Excerpts from a dataset

"""

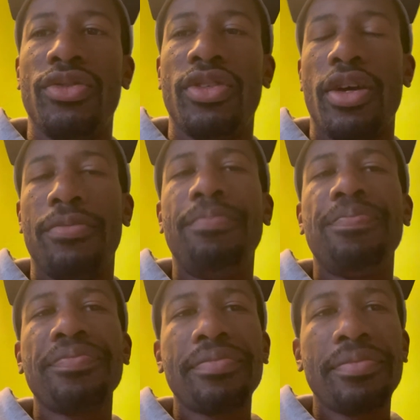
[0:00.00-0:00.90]
So
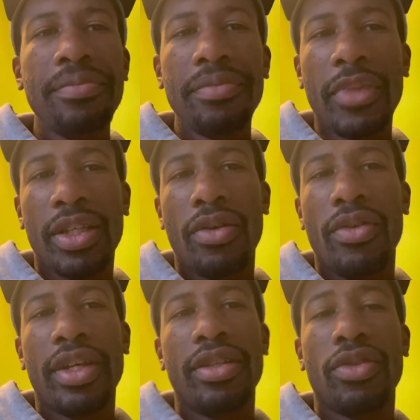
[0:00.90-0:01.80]

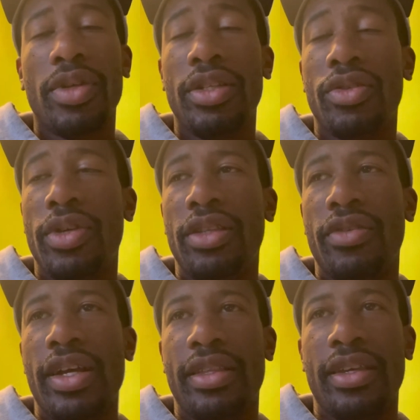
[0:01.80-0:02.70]
going into
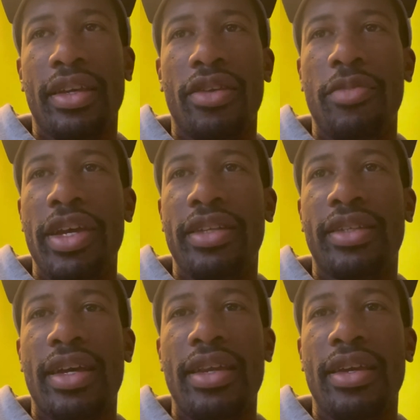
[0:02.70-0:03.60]
2023, I think it'll be
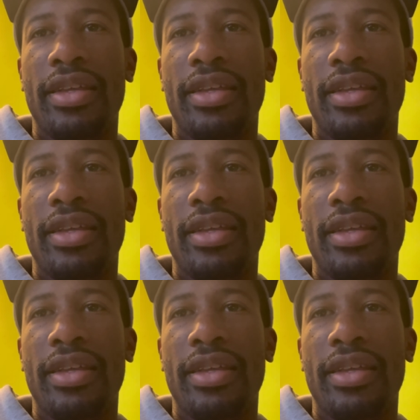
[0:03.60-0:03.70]
exciting.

"""

• _TASK INSTRUCTIONS_
Pictures excluded, return exactly the lines from the one with "[0:00.90-0:01.80]" through the final line of the entries above, both included.

• _THE ANSWER_
[0:00.90-0:01.80]

[0:01.80-0:02.70]
going into
[0:02.70-0:03.60]
2023, I think it'll be
[0:03.60-0:03.70]
exciting.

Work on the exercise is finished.